About 15 seconds later, reality sunk in.
The Lacey, Wash., resident threw his arms skyward and let out an ear-splitting yell. A colleague from the 81st Brigade Combat Team smiled and patted Gratsy on the back. Another pumped his fist into the air.
“I just couldn’t help myself,” Gratsy said later. “It just felt too good.”
He and hundreds of others had good reason to celebrate Wednesday: The first group of the 81st Brigade, about 150 Washington National Guard soldiers, returned home from an 11-month mobilization that sent them to Iraq.
The brigade of 3,500 soldiers – about 2,400 of whom are from Washington – served across Iraq, and most of the soldiers guarded contractor-driven supply convoys that delivered water, fuel and other supplies to American military bases.

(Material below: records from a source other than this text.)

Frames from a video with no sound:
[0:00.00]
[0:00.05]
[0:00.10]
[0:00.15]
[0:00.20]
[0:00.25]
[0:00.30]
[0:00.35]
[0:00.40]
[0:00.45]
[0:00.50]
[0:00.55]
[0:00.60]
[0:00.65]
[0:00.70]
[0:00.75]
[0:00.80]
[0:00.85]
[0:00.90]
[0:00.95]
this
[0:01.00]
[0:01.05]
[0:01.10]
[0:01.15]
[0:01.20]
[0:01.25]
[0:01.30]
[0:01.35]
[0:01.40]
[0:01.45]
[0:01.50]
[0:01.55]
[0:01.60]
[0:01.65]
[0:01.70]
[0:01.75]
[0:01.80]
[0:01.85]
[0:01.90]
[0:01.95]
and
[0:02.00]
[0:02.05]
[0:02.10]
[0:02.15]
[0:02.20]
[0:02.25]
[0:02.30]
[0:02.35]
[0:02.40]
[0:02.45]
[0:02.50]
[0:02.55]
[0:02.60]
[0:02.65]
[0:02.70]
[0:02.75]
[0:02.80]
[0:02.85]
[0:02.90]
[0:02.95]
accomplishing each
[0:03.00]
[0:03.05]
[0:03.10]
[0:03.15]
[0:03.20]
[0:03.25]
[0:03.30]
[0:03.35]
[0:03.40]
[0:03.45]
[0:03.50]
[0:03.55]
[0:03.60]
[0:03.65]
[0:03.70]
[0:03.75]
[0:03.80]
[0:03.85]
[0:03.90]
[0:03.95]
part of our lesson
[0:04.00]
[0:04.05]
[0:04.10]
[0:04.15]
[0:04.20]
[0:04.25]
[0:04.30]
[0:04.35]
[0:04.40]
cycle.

Other units of the 81st Brigade were tasked with running daily operations of bases, performing base-defense patrols and providing personal security detail.
For most of the soldiers, that meant 11 months of dodging roadside bombs and making middle-of-the-night phone calls to loved ones. For their families, it meant 11 months of frayed nerves and handling all the chores back home.

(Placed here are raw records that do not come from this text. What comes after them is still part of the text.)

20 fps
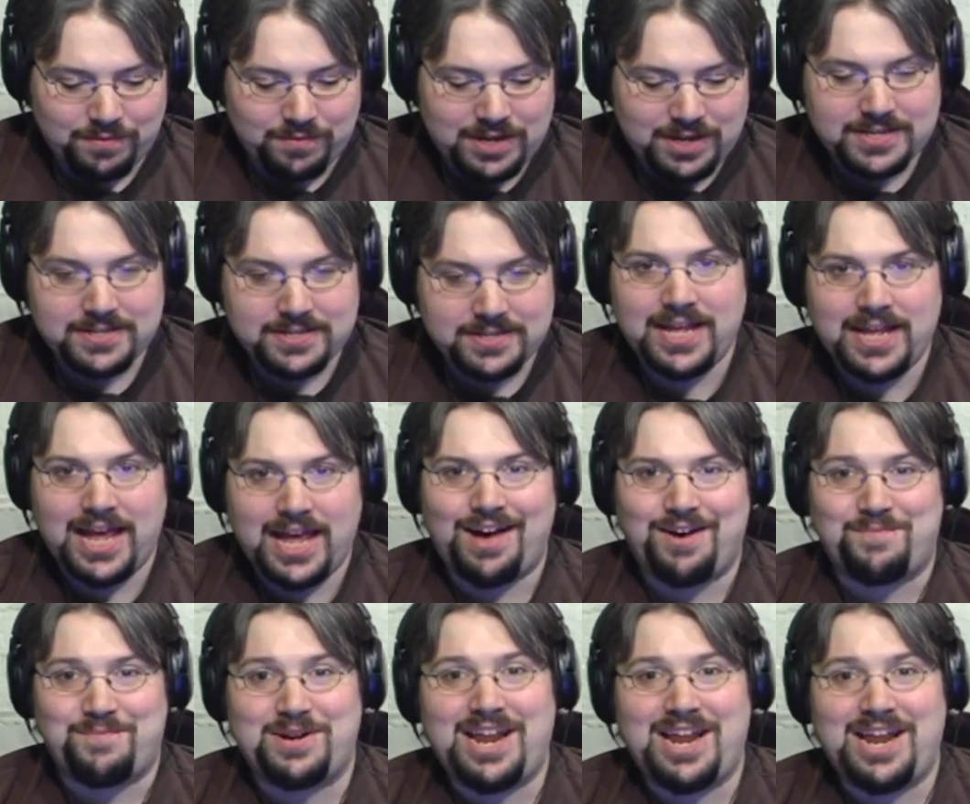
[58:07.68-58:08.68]
rent this
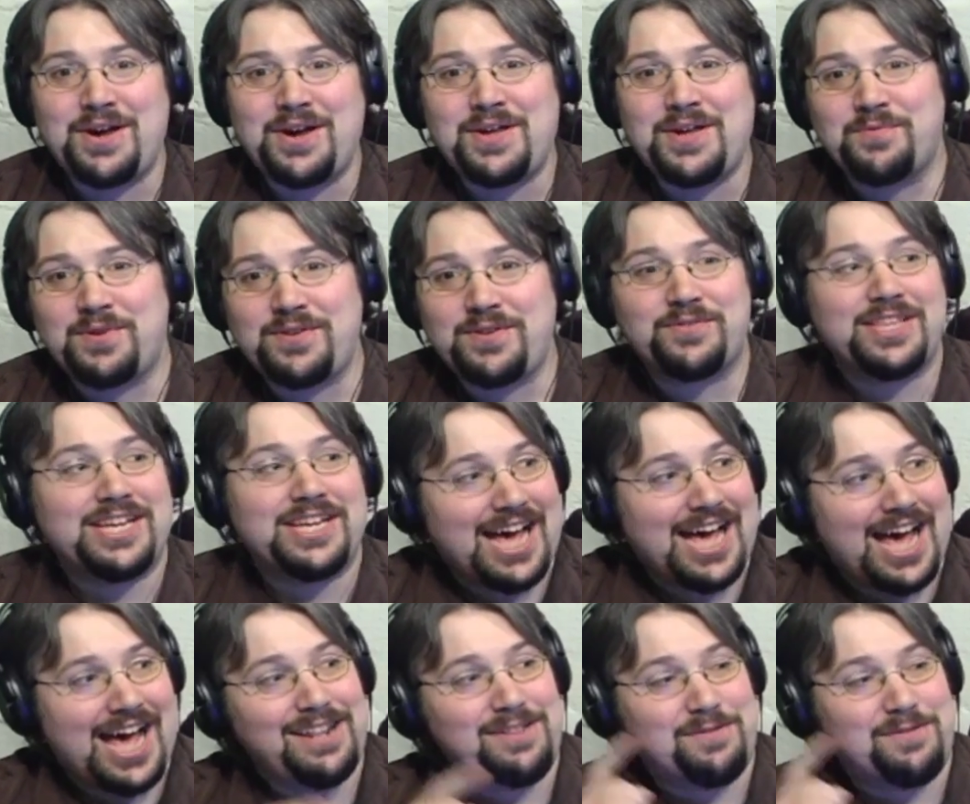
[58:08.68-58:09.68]
now, but now I have to wait for the
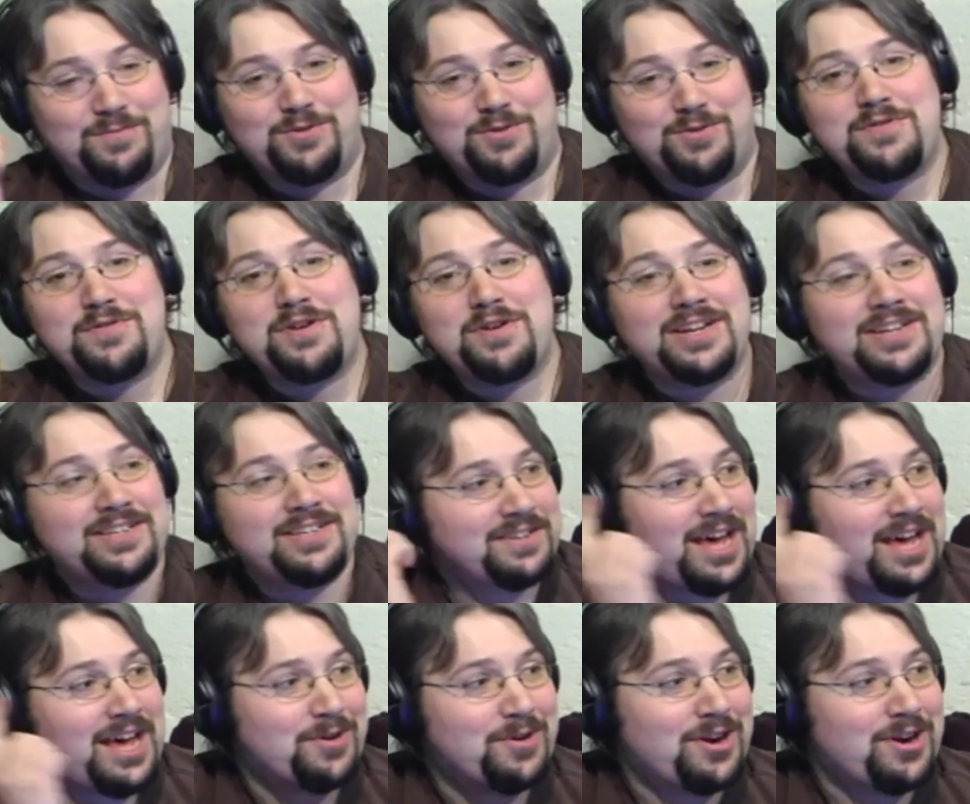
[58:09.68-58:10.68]
guy to roll on his
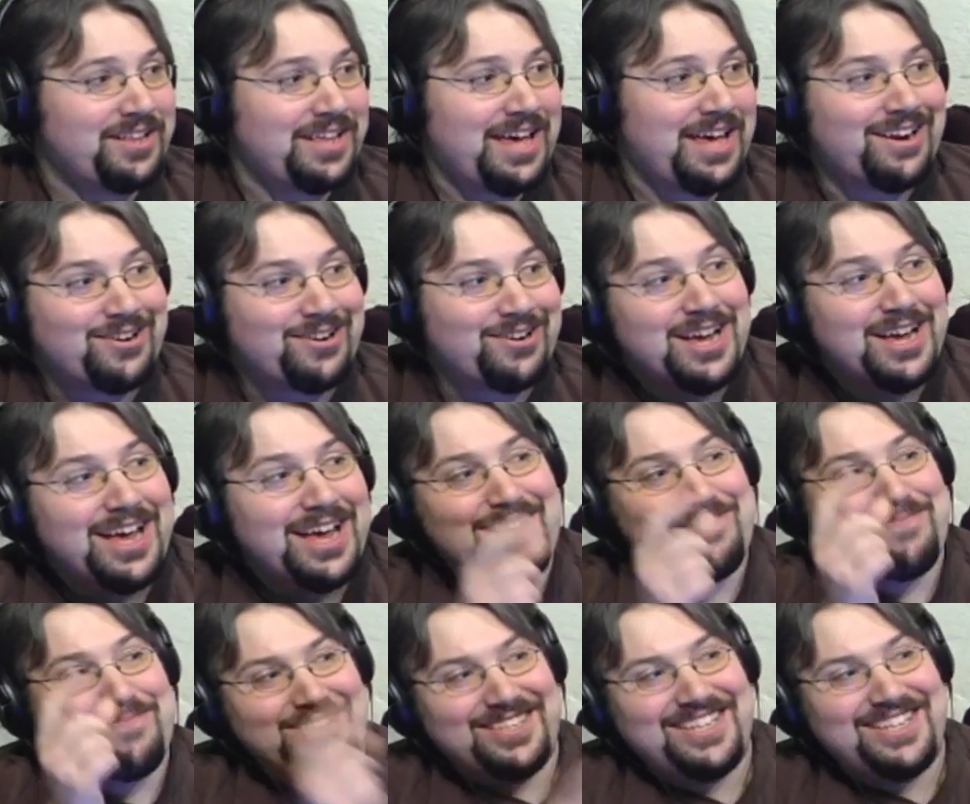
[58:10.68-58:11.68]
library ladder
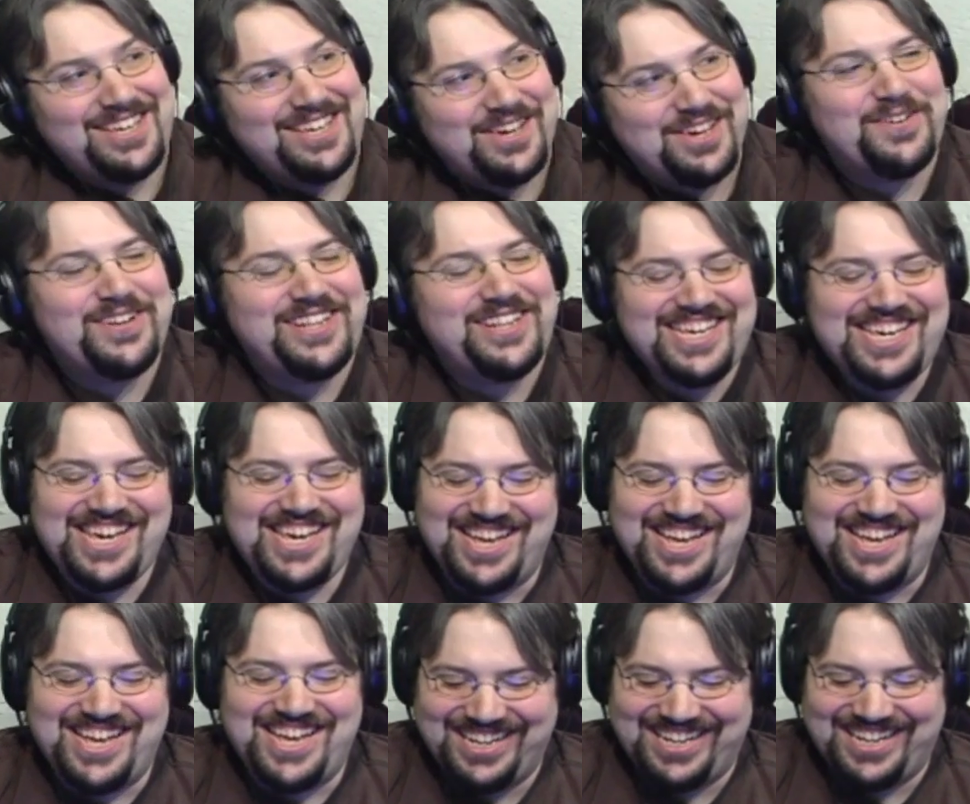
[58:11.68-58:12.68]
and put the
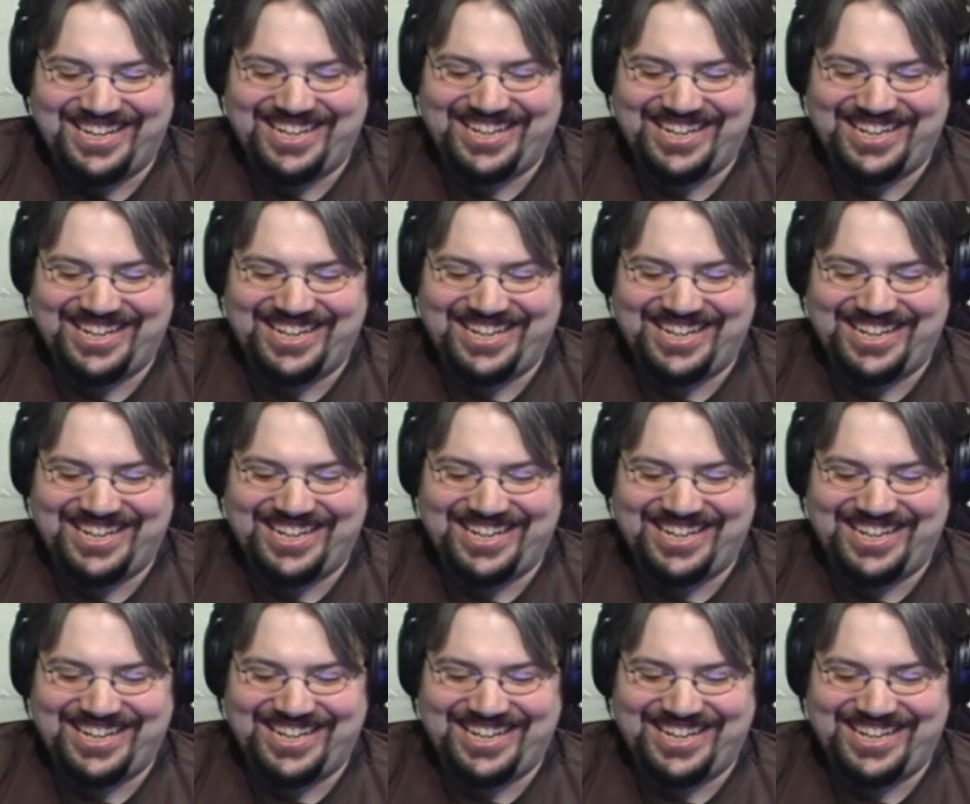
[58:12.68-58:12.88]
DVD.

The brigade mobilized Aug. 18, 2008, its second stint in support of the Iraq war. It trained in Yakima, Wisconsin and Kuwait before arriving in Iraq in late October.

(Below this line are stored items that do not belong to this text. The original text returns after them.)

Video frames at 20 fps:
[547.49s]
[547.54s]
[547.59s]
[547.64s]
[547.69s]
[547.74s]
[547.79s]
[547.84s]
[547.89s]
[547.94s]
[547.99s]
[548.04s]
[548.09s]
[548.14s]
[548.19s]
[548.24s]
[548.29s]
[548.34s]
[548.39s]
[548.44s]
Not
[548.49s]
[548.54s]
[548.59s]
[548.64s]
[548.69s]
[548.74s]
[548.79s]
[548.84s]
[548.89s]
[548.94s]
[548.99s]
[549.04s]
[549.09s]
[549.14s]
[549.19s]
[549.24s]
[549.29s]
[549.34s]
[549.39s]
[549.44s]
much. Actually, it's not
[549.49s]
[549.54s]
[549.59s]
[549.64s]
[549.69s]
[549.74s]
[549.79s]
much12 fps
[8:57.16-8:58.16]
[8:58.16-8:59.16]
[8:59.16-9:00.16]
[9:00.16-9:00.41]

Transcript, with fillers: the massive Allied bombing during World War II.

The remainder of the brigade is expected to arrive home over the next two weeks.
Before returning home, the soldiers are stopping at Fort McCoy, Wis., where the brigade is receiving a week of medical checkups and briefings about pay, benefits and transitioning back into civilian life.
Gov. Chris Gregoire, state adjutant general Maj. Gen. Timothy Lowenberg and other military officials greeted the soldiers as they stepped off the plane. Inside Wilson Gym on North Fort Lewis, hundreds of family members and colleagues crammed bleachers, with even more lined up against the walls. A curtain split the gymnasium floor in two; the soldiers, most of whom serve in the brigade’s headquarters company, marched in formation behind it.
The curtain slowly lifted, with the rising chorus of cheers drowning out the music from the brass band. Gregoire and Lowenberg each delivered short speeches and paid homage to the brigade’s lone fatality on its deployment: Spc. Samuel D. Stone, of Port Orchard, Wash., who was killed May 30 when his M1117 Armored Security Vehicle rolled during a convoy mission outside Tallil. The accident occurred less than two weeks before Stone’s 21st birthday.
Gregoire visited members of the brigade earlier this year, an event she had previously called one of the most memorable of her governorship.
“Thank you for your amazing courage,” she said Wednesday. “You have made us proud. You have made America safer. You have made the world better.”